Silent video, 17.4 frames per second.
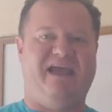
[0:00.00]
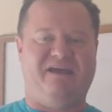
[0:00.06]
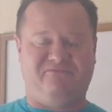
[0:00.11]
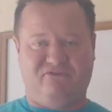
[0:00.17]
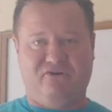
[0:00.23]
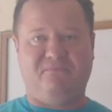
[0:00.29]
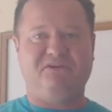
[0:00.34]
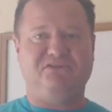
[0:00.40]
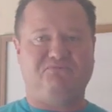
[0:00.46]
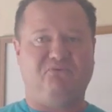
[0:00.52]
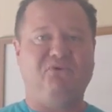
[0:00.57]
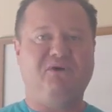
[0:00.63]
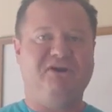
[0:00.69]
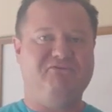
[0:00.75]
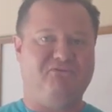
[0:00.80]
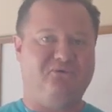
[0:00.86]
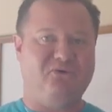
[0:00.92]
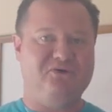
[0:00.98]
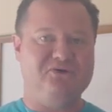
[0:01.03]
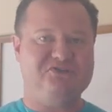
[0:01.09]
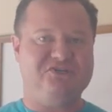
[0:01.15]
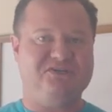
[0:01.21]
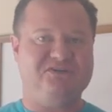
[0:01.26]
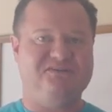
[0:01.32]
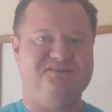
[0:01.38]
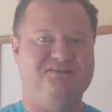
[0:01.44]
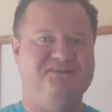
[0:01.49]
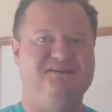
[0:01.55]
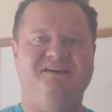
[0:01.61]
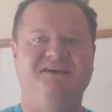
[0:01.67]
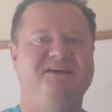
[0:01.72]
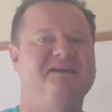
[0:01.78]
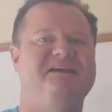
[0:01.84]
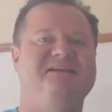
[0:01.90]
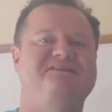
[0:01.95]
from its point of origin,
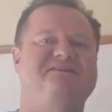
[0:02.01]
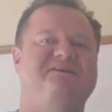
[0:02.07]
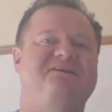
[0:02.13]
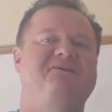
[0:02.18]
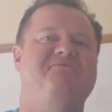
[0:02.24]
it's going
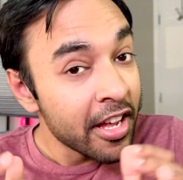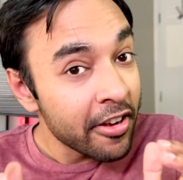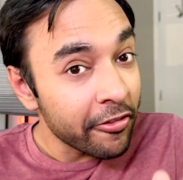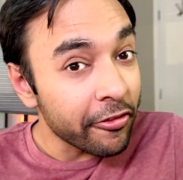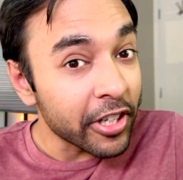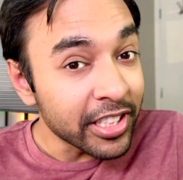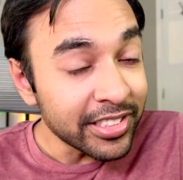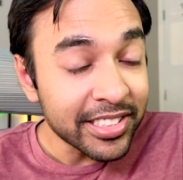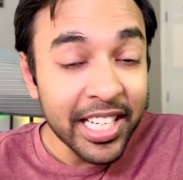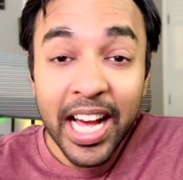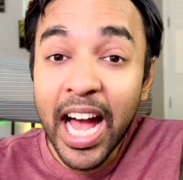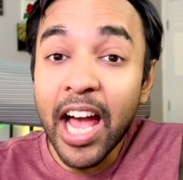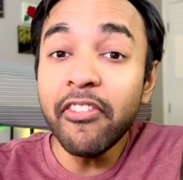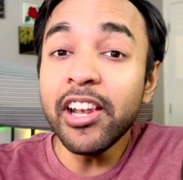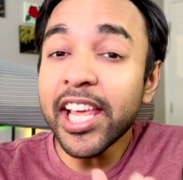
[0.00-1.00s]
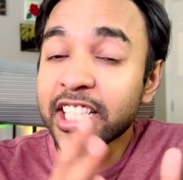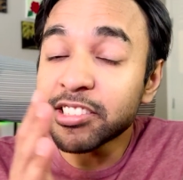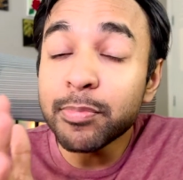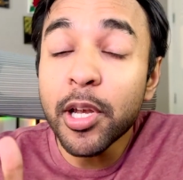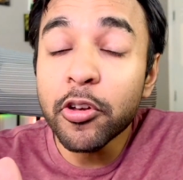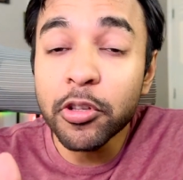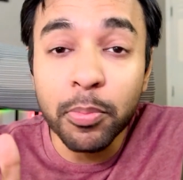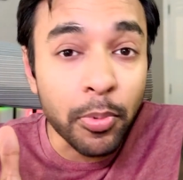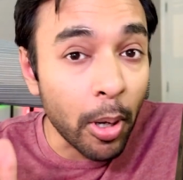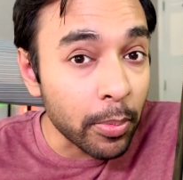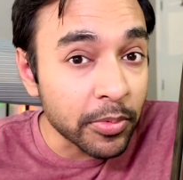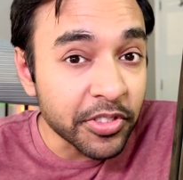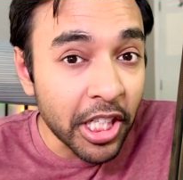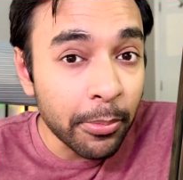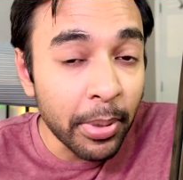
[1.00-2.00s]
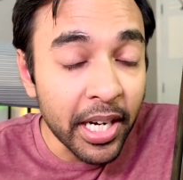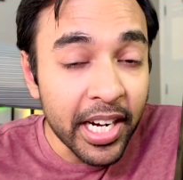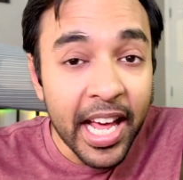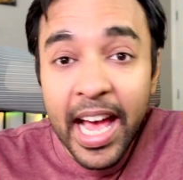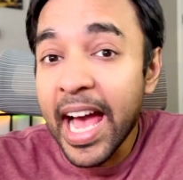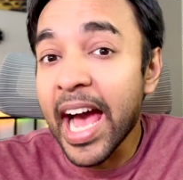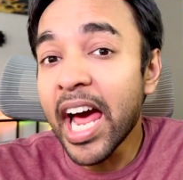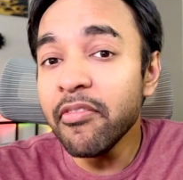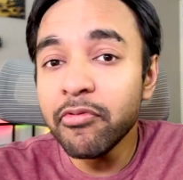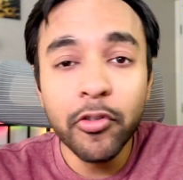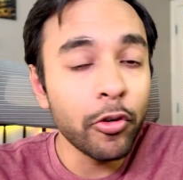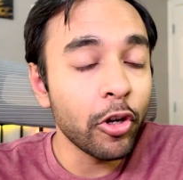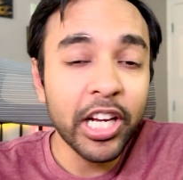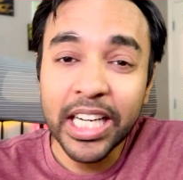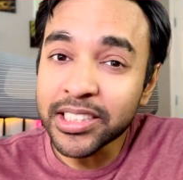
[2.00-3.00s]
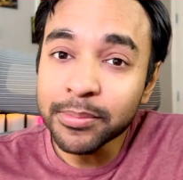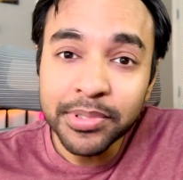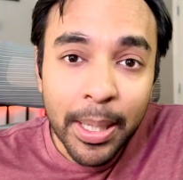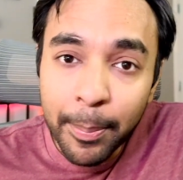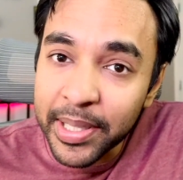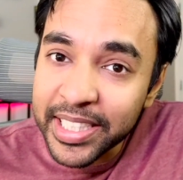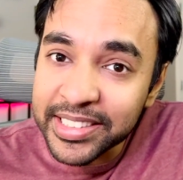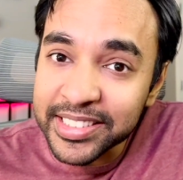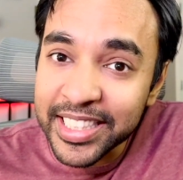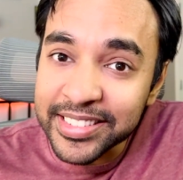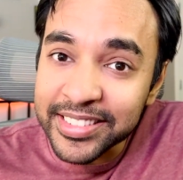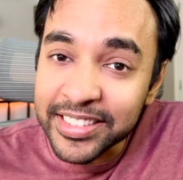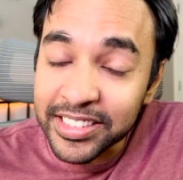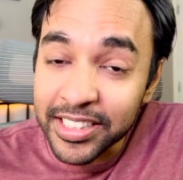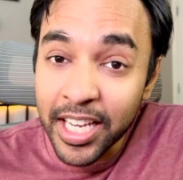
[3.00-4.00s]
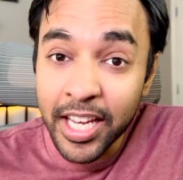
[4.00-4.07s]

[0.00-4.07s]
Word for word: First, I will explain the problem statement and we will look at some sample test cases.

• _Assignment_:
Repeat the entries word for word and skip the pictures.

• _Reply_:
Silent video, 17.4 frames per second.
[0:00.00]
[0:00.06]
[0:00.11]
[0:00.17]
[0:00.23]
[0:00.29]
[0:00.34]
[0:00.40]
[0:00.46]
[0:00.52]
[0:00.57]
[0:00.63]
[0:00.69]
[0:00.75]
[0:00.80]
[0:00.86]
[0:00.92]
[0:00.98]
[0:01.03]
[0:01.09]
[0:01.15]
[0:01.21]
[0:01.26]
[0:01.32]
[0:01.38]
[0:01.44]
[0:01.49]
[0:01.55]
[0:01.61]
[0:01.67]
[0:01.72]
[0:01.78]
[0:01.84]
[0:01.90]
[0:01.95]
from its point of origin,
[0:02.01]
[0:02.07]
[0:02.13]
[0:02.18]
[0:02.24]
it's going
[0.00-1.00s]
[1.00-2.00s]
[2.00-3.00s]
[3.00-4.00s]
[4.00-4.07s]

[0.00-4.07s]
Word for word: First, I will explain the problem statement and we will look at some sample test cases.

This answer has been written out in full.